─── GIVEN RECORDS ───

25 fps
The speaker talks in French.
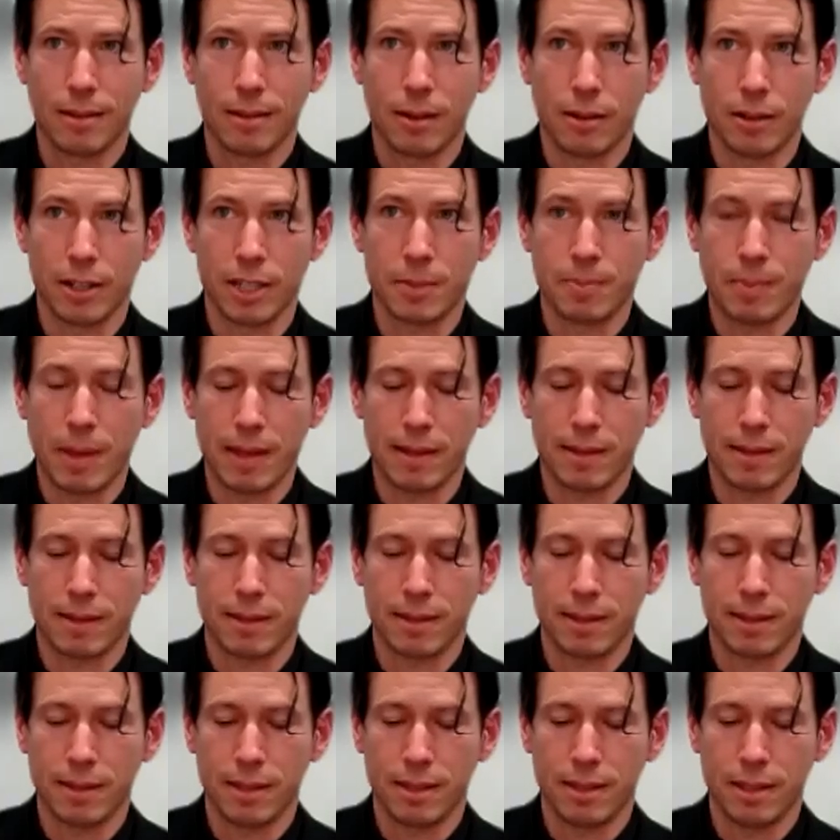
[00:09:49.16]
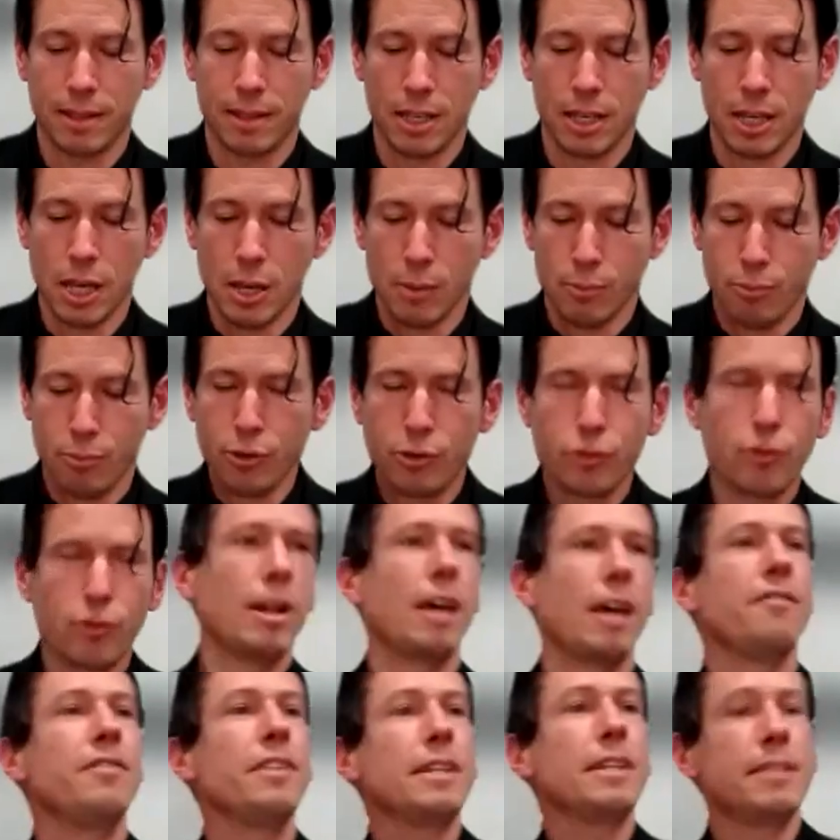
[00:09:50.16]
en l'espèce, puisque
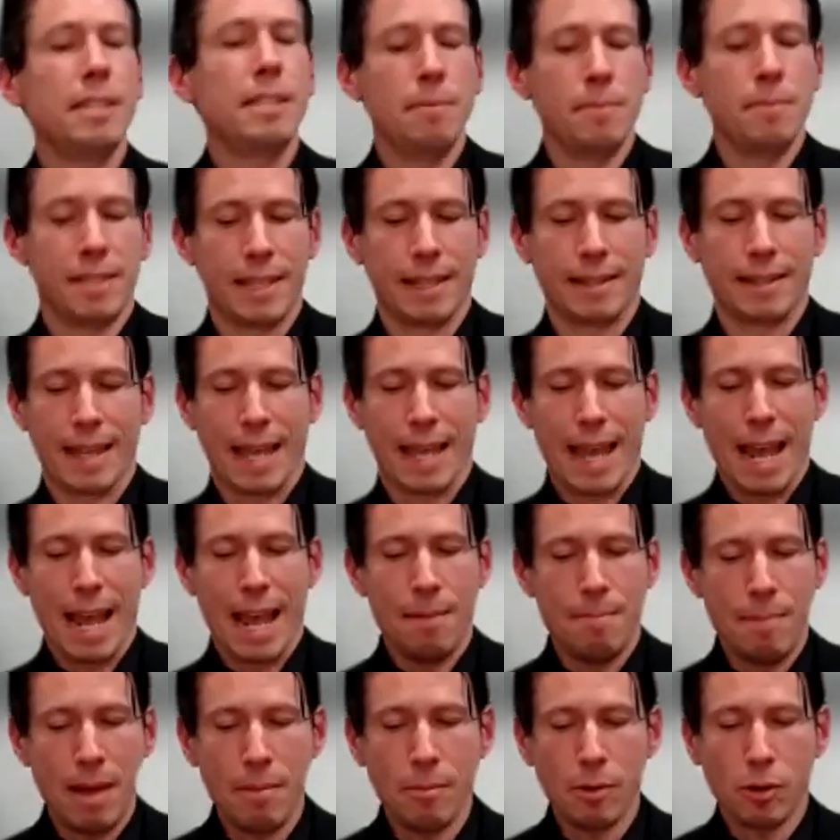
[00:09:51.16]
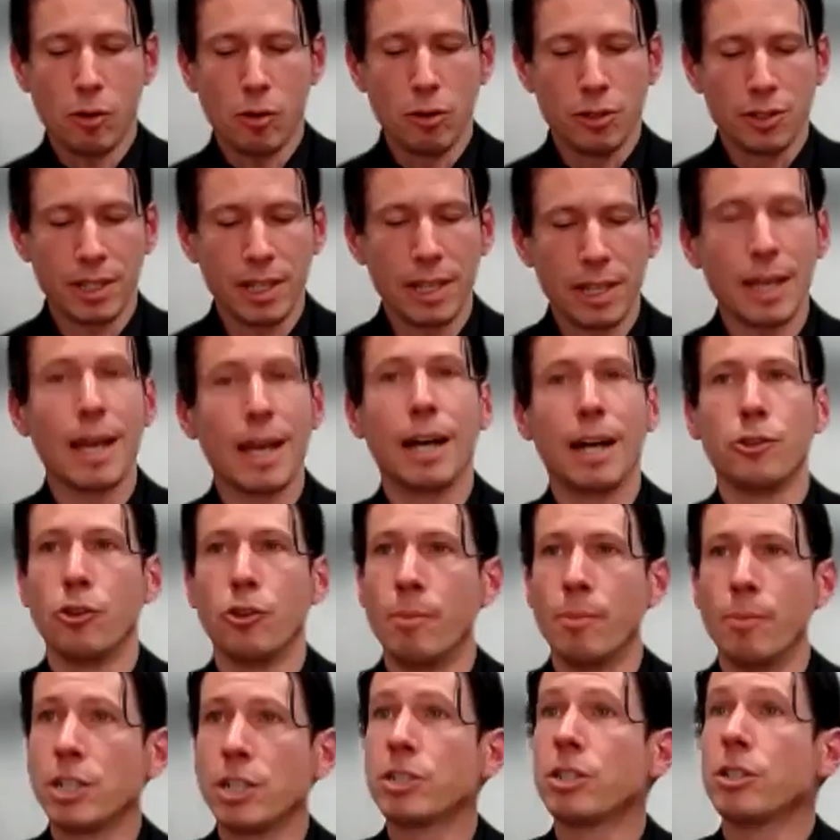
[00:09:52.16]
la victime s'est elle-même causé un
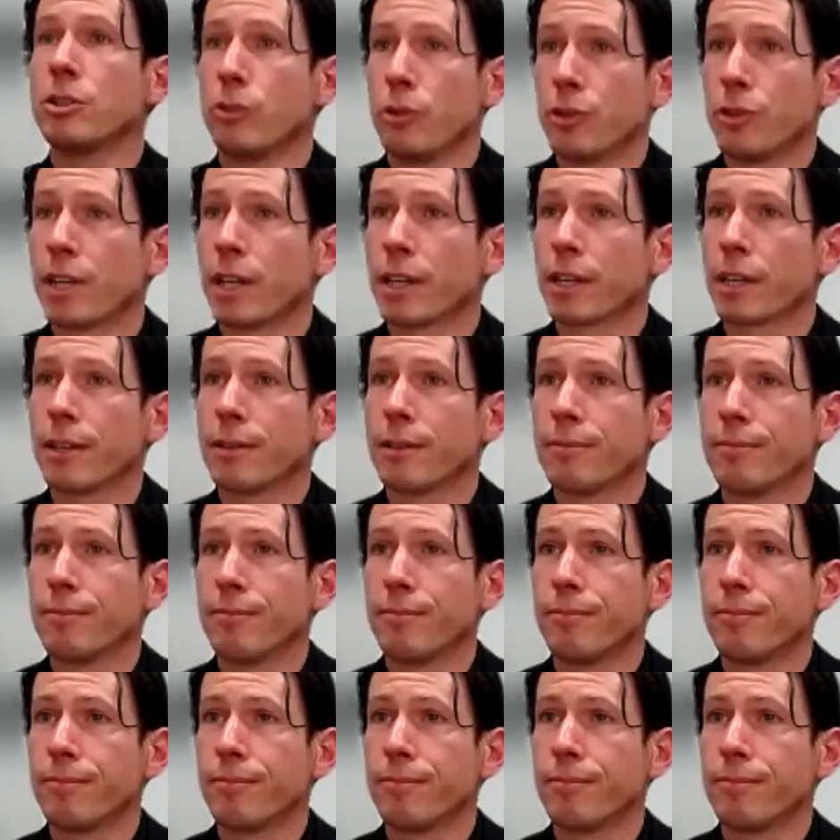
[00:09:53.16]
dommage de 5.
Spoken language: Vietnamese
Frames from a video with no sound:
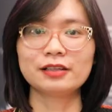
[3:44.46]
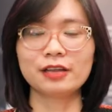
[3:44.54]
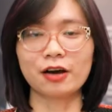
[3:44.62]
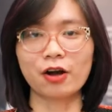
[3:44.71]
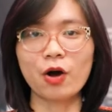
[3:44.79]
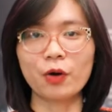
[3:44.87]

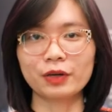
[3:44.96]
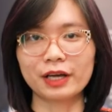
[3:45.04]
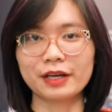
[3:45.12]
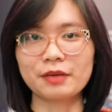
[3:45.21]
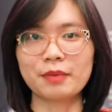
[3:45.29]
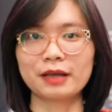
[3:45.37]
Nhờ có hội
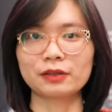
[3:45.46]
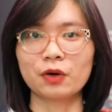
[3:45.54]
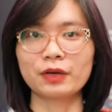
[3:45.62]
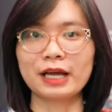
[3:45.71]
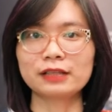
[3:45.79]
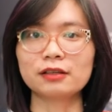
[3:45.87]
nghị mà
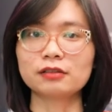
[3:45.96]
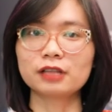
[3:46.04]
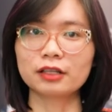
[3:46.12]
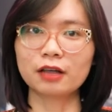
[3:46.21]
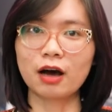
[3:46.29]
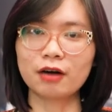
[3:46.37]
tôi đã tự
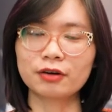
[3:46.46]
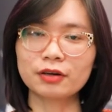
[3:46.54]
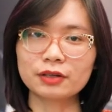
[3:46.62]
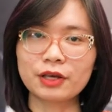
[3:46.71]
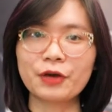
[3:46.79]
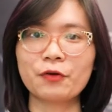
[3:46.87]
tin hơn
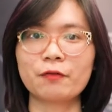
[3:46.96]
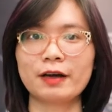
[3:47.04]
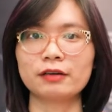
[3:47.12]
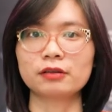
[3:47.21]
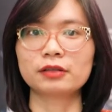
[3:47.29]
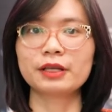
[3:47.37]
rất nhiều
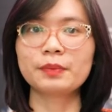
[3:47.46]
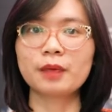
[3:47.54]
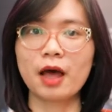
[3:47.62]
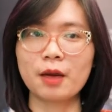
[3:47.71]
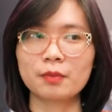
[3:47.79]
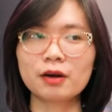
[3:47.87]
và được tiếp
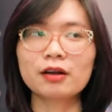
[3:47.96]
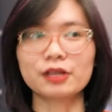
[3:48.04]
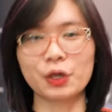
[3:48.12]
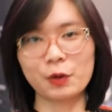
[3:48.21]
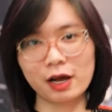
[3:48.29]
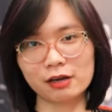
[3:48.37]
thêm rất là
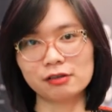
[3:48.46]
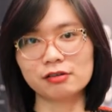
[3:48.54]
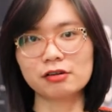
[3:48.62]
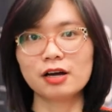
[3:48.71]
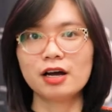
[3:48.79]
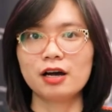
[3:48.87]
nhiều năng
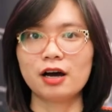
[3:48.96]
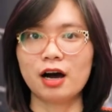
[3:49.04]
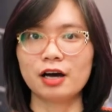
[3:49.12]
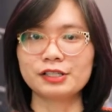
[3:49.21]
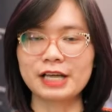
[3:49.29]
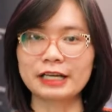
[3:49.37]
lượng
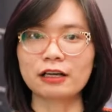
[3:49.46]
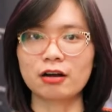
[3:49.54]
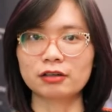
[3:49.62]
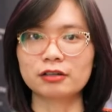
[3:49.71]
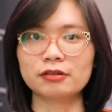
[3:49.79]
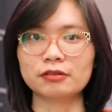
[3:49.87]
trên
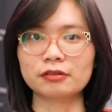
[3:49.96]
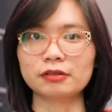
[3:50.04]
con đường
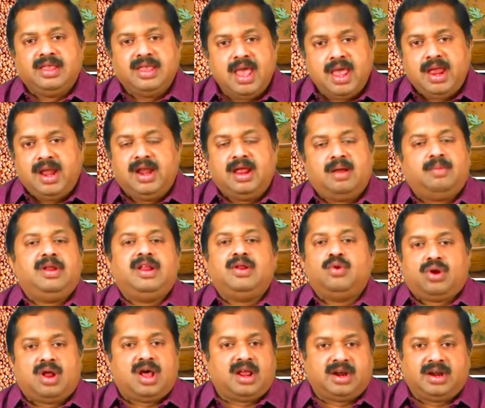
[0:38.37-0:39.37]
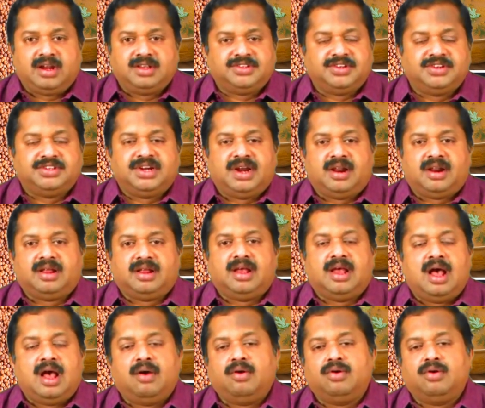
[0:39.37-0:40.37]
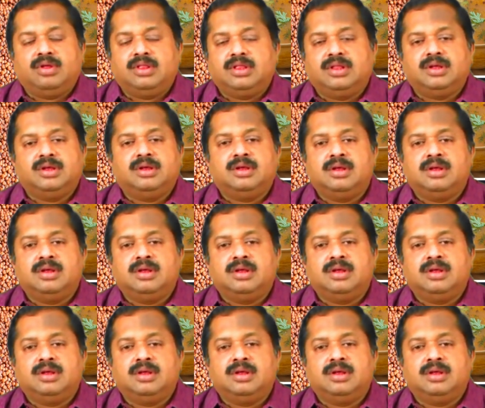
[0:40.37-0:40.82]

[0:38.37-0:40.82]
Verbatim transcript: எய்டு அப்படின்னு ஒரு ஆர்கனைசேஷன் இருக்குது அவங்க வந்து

───

EXERCISE:
In case the records contain pictures, keep those out and repeat the rest exactly.

RESULT OF THE EXERCISE:
25 fps
The speaker talks in French.
[00:09:49.16]
[00:09:50.16]
en l'espèce, puisque
[00:09:51.16]
[00:09:52.16]
la victime s'est elle-même causé un
[00:09:53.16]
dommage de 5.
Spoken language: Vietnamese
Frames from a video with no sound:
[3:44.46]
[3:44.54]
[3:44.62]
[3:44.71]
[3:44.79]
[3:44.87]

[3:44.96]
[3:45.04]
[3:45.12]
[3:45.21]
[3:45.29]
[3:45.37]
Nhờ có hội
[3:45.46]
[3:45.54]
[3:45.62]
[3:45.71]
[3:45.79]
[3:45.87]
nghị mà
[3:45.96]
[3:46.04]
[3:46.12]
[3:46.21]
[3:46.29]
[3:46.37]
tôi đã tự
[3:46.46]
[3:46.54]
[3:46.62]
[3:46.71]
[3:46.79]
[3:46.87]
tin hơn
[3:46.96]
[3:47.04]
[3:47.12]
[3:47.21]
[3:47.29]
[3:47.37]
rất nhiều
[3:47.46]
[3:47.54]
[3:47.62]
[3:47.71]
[3:47.79]
[3:47.87]
và được tiếp
[3:47.96]
[3:48.04]
[3:48.12]
[3:48.21]
[3:48.29]
[3:48.37]
thêm rất là
[3:48.46]
[3:48.54]
[3:48.62]
[3:48.71]
[3:48.79]
[3:48.87]
nhiều năng
[3:48.96]
[3:49.04]
[3:49.12]
[3:49.21]
[3:49.29]
[3:49.37]
lượng
[3:49.46]
[3:49.54]
[3:49.62]
[3:49.71]
[3:49.79]
[3:49.87]
trên
[3:49.96]
[3:50.04]
con đường
[0:38.37-0:39.37]
[0:39.37-0:40.37]
[0:40.37-0:40.82]

[0:38.37-0:40.82]
Verbatim transcript: எய்டு அப்படின்னு ஒரு ஆர்கனைசேஷன் இருக்குது அவங்க வந்து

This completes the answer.